● **Records shown**
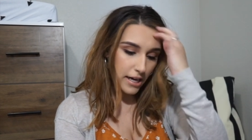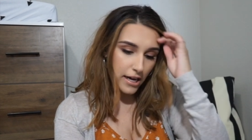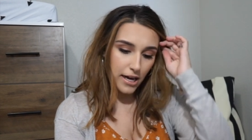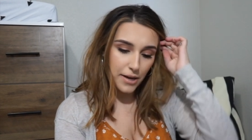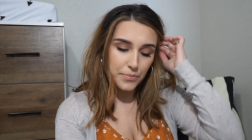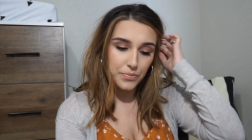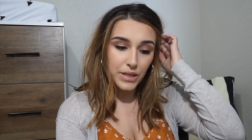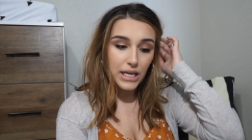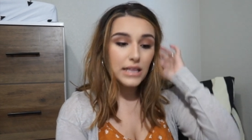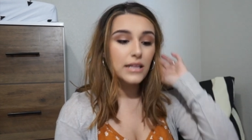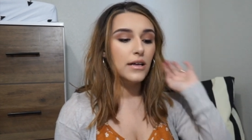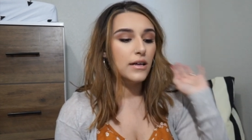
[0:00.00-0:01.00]
Um,
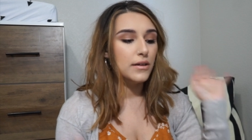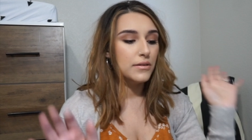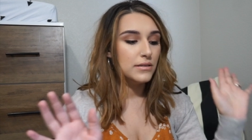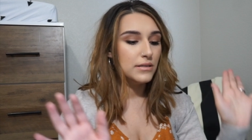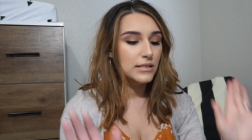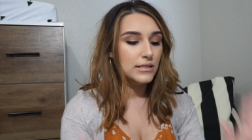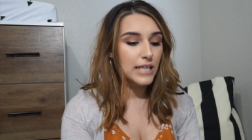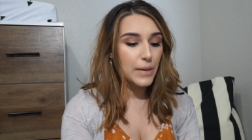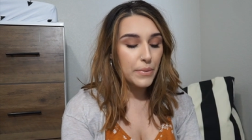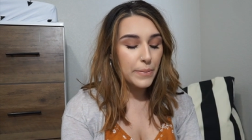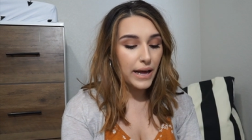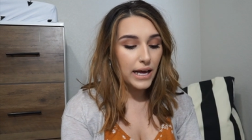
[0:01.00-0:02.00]
the
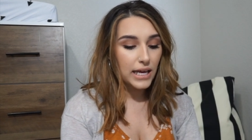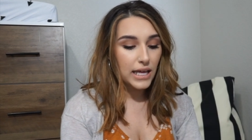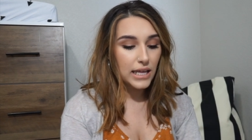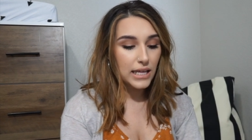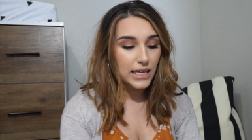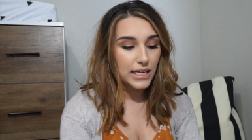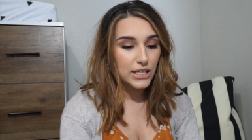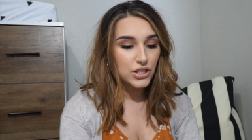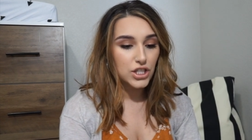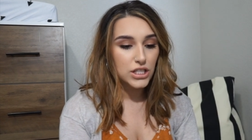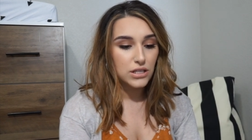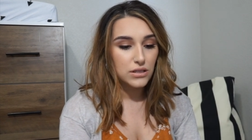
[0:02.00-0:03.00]
diaper bag is
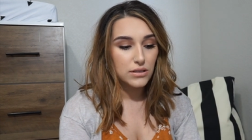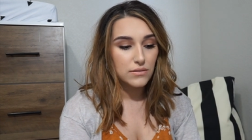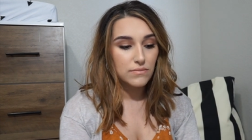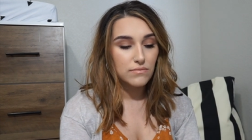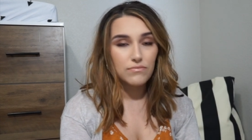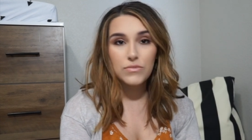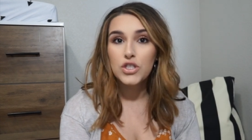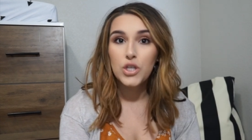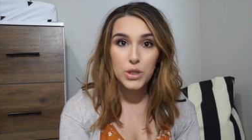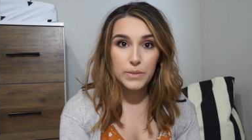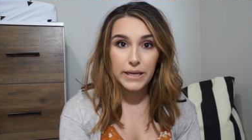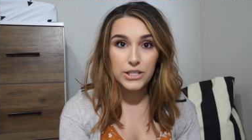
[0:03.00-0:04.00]
just
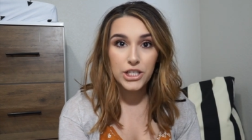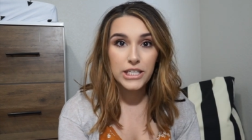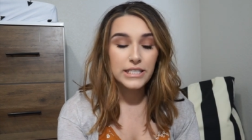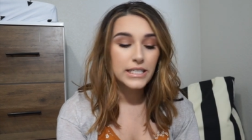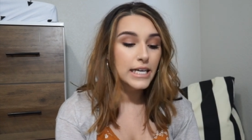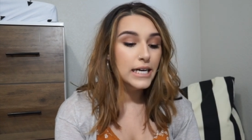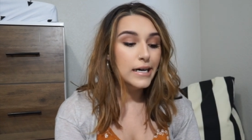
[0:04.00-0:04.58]
so spacious.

● **Exercise aim**
Pictures stay out; the data above is to be returned exactly.

● **Response**
[0:00.00-0:01.00]
Um,
[0:01.00-0:02.00]
the
[0:02.00-0:03.00]
diaper bag is
[0:03.00-0:04.00]
just
[0:04.00-0:04.58]
so spacious.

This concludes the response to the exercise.